START Source material

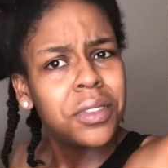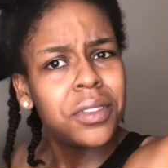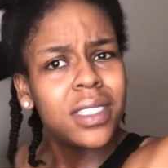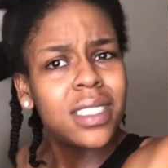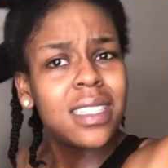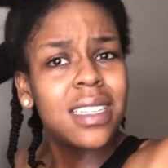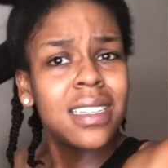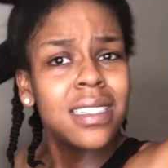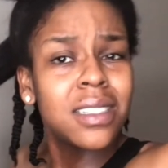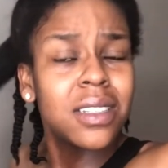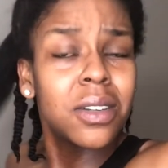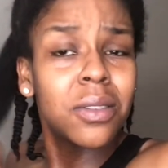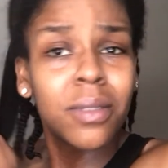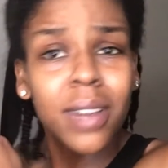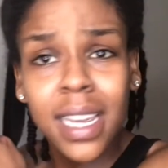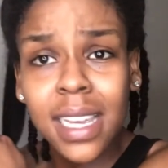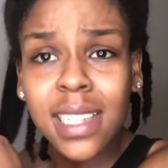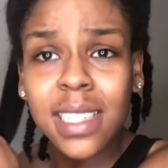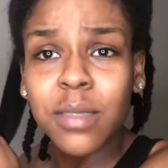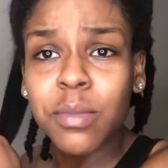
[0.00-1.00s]
resist
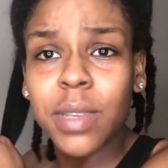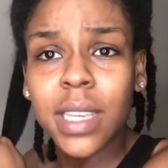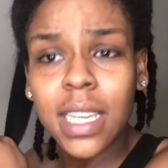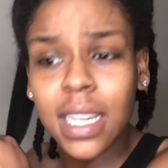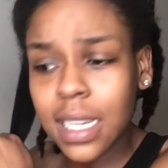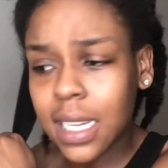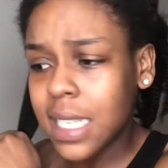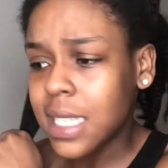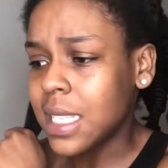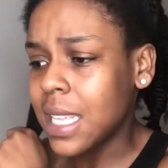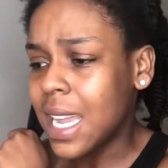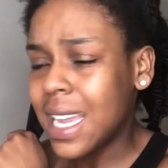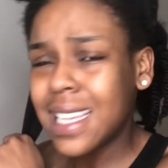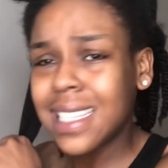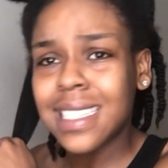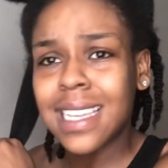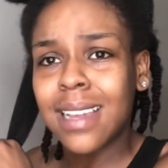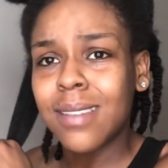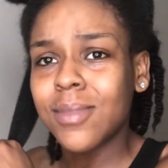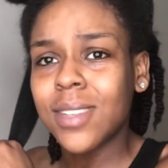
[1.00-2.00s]
arrest because 9
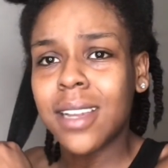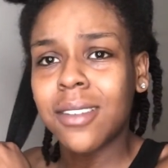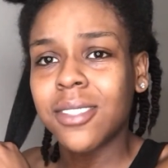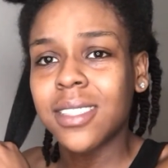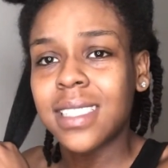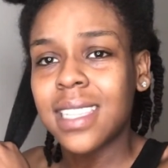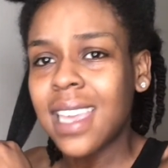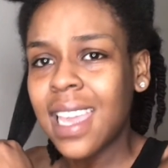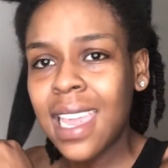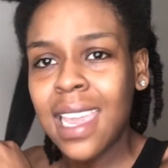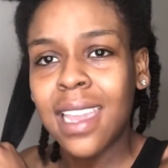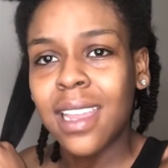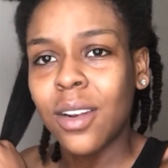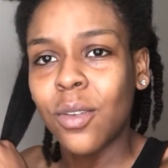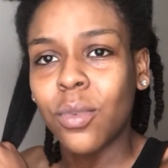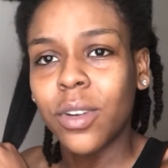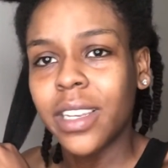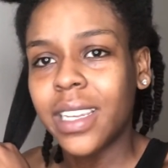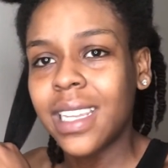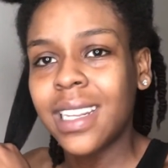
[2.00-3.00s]
times out of 10,
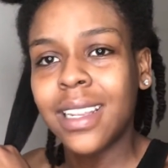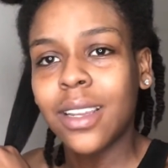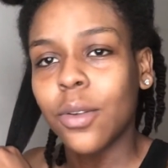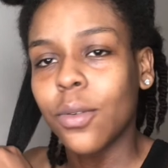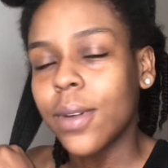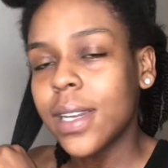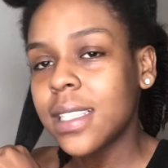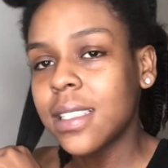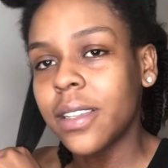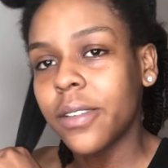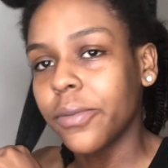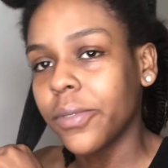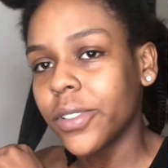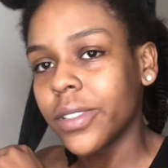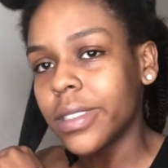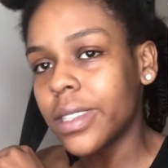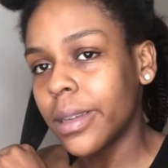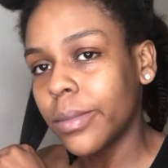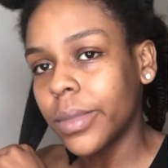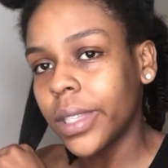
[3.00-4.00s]
we're getting arrested for
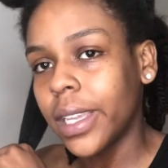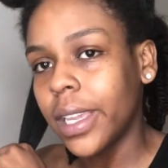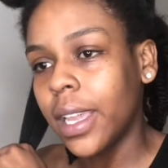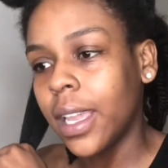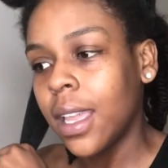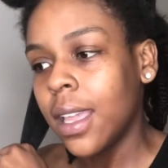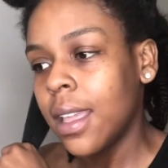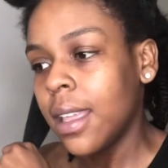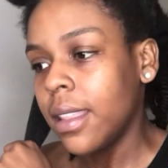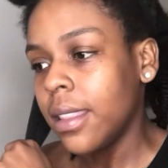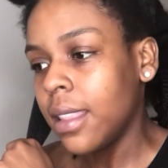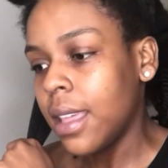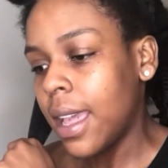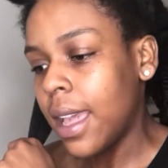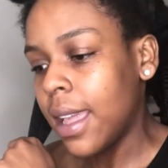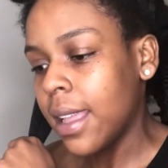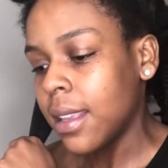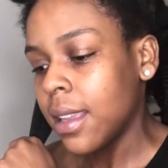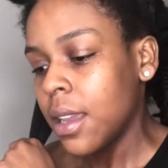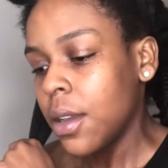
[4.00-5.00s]
something
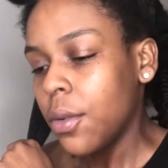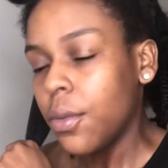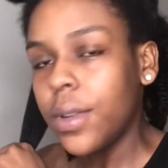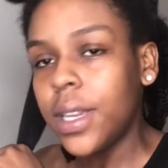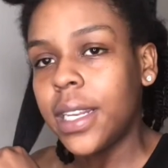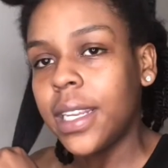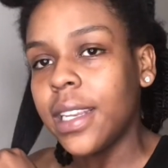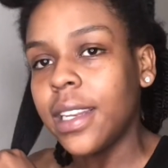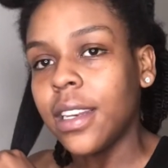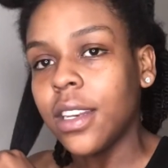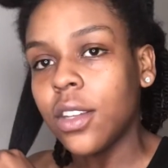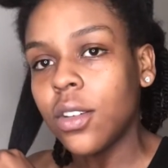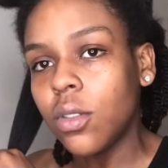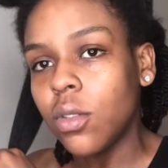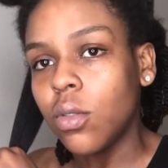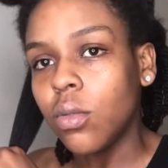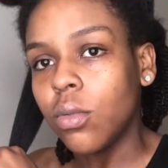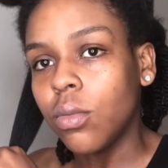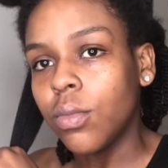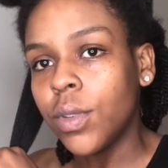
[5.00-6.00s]
that we didn't
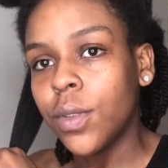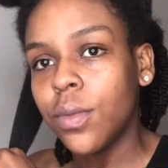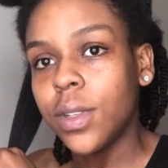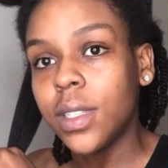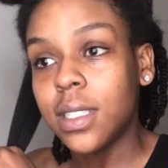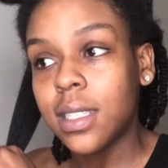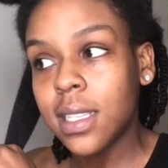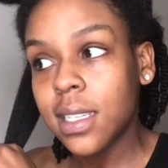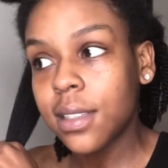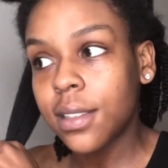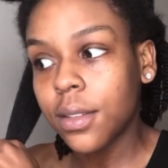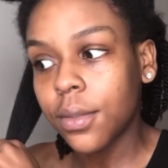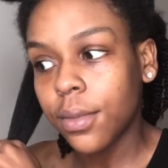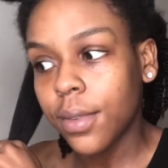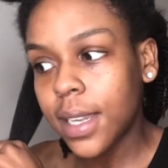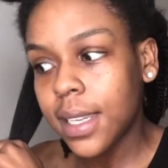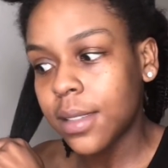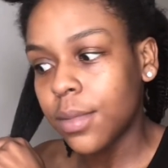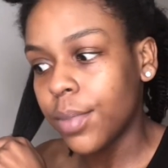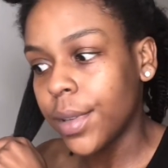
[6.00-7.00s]
do. We resist
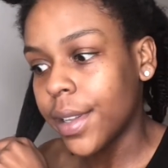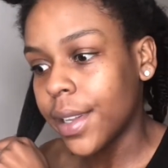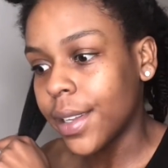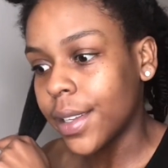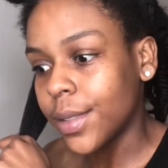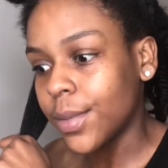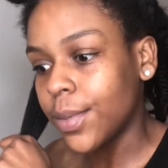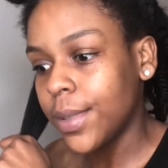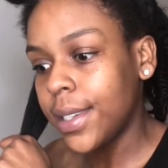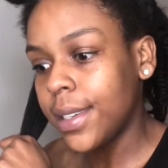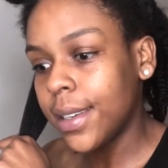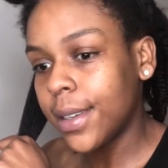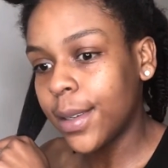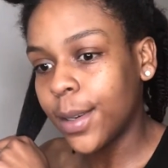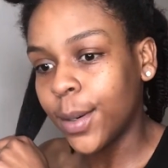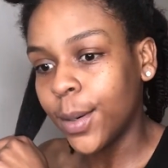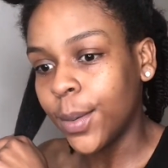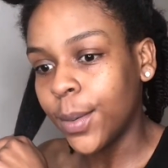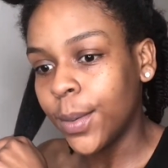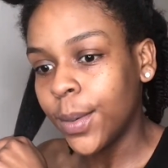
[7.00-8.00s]
arrest because we
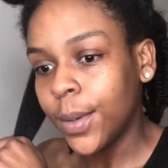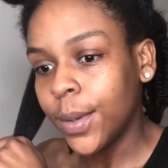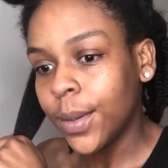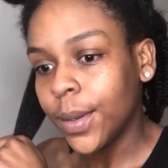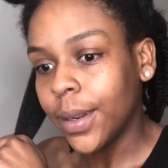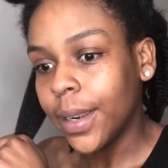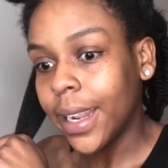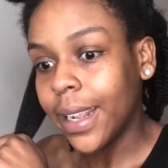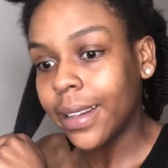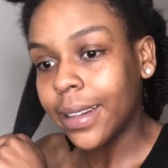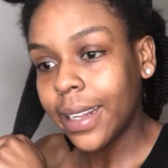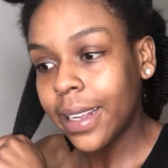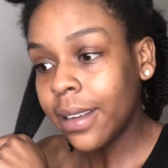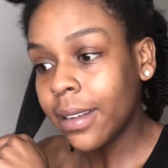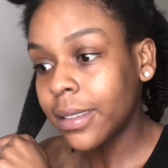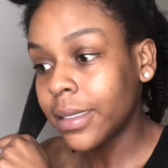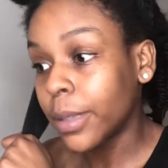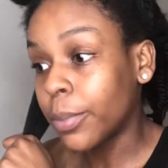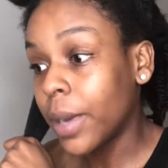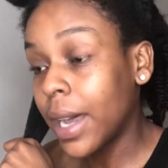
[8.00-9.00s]
know that
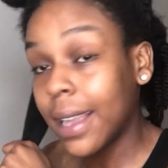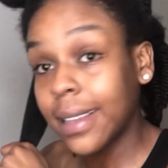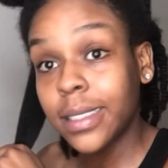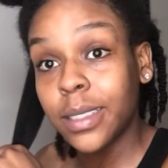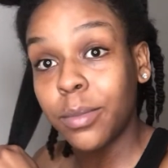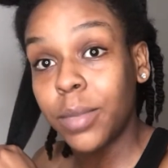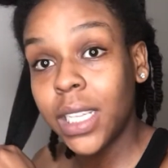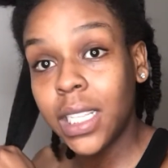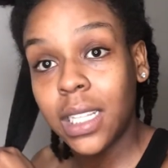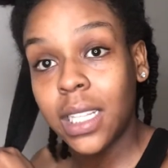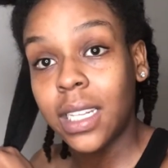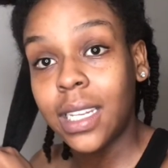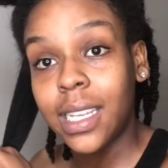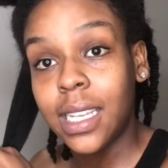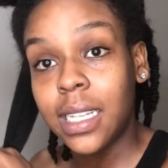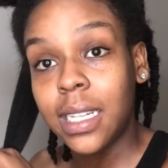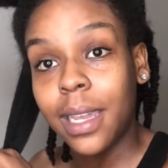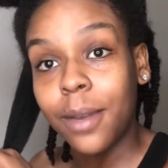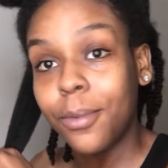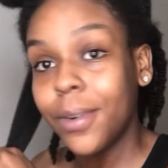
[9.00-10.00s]
there's a possibility
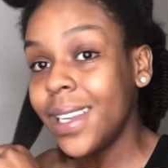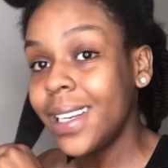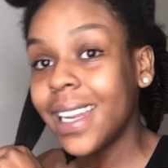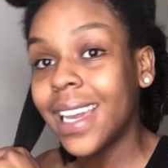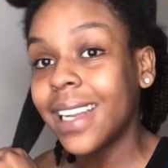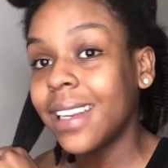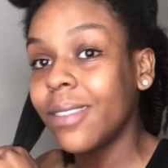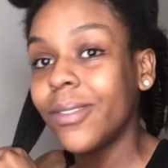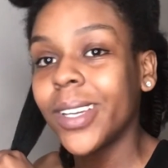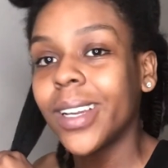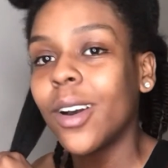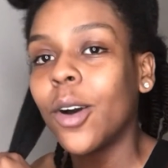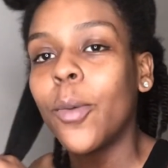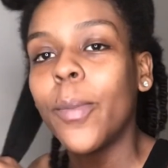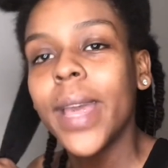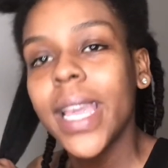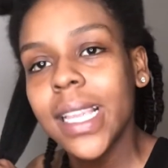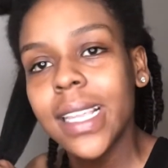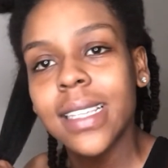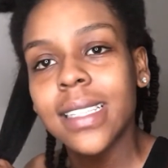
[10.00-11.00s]
that we're not even gonna
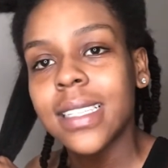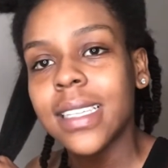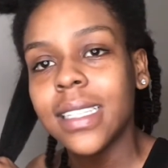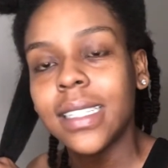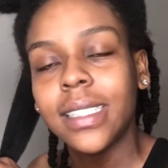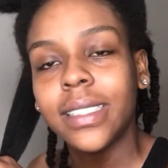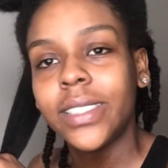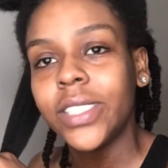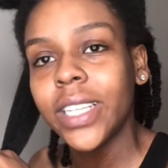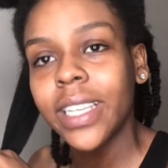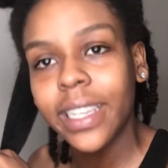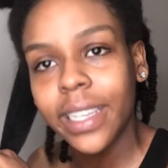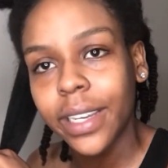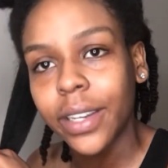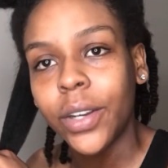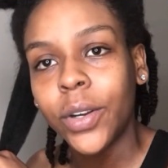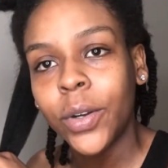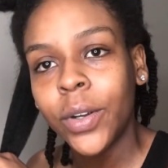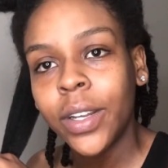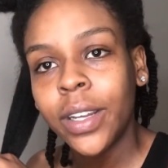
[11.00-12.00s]
make it to the
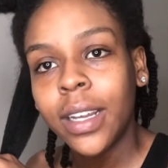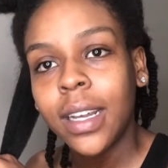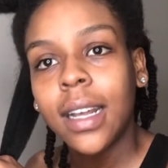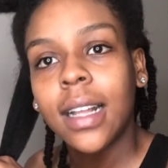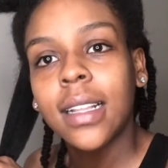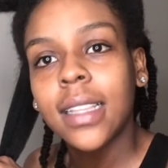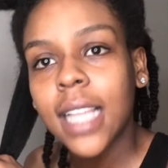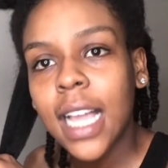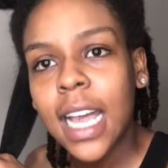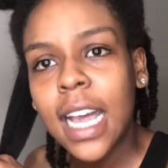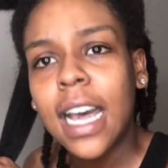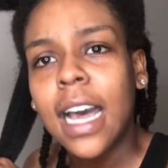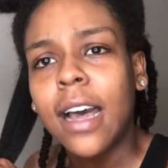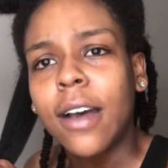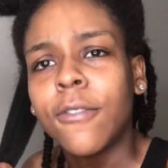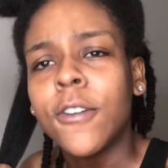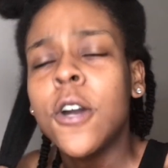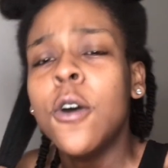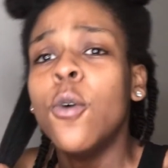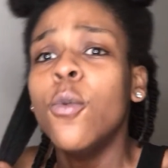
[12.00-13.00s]
jail alive.
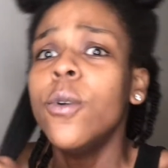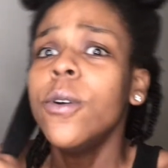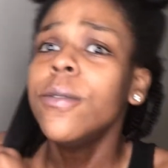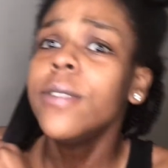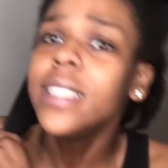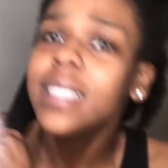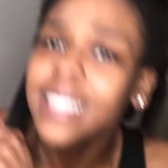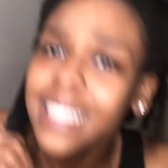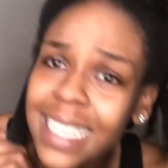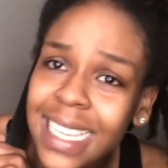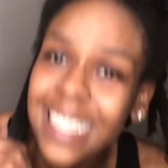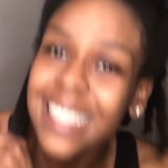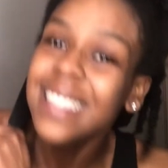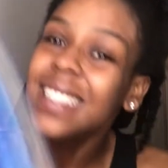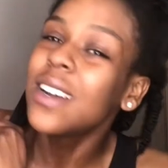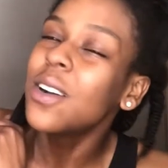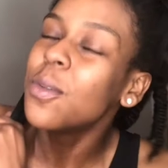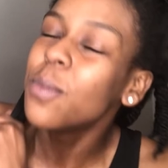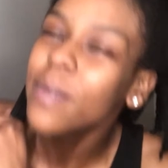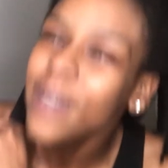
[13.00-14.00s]
We resist
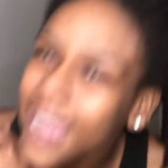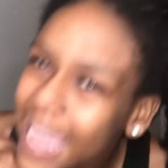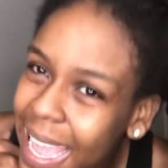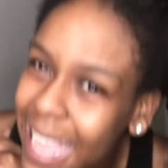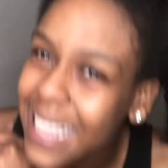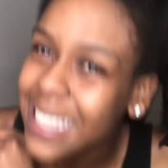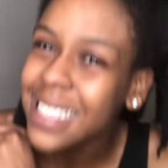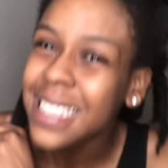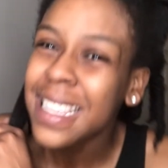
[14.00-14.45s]
arrest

END Source material

About this task>
Write out every entry above exactly, minus the pictures.

Task output>
[0.00-1.00s]
resist
[1.00-2.00s]
arrest because 9
[2.00-3.00s]
times out of 10,
[3.00-4.00s]
we're getting arrested for
[4.00-5.00s]
something
[5.00-6.00s]
that we didn't
[6.00-7.00s]
do. We resist
[7.00-8.00s]
arrest because we
[8.00-9.00s]
know that
[9.00-10.00s]
there's a possibility
[10.00-11.00s]
that we're not even gonna
[11.00-12.00s]
make it to the
[12.00-13.00s]
jail alive.
[13.00-14.00s]
We resist
[14.00-14.45s]
arrest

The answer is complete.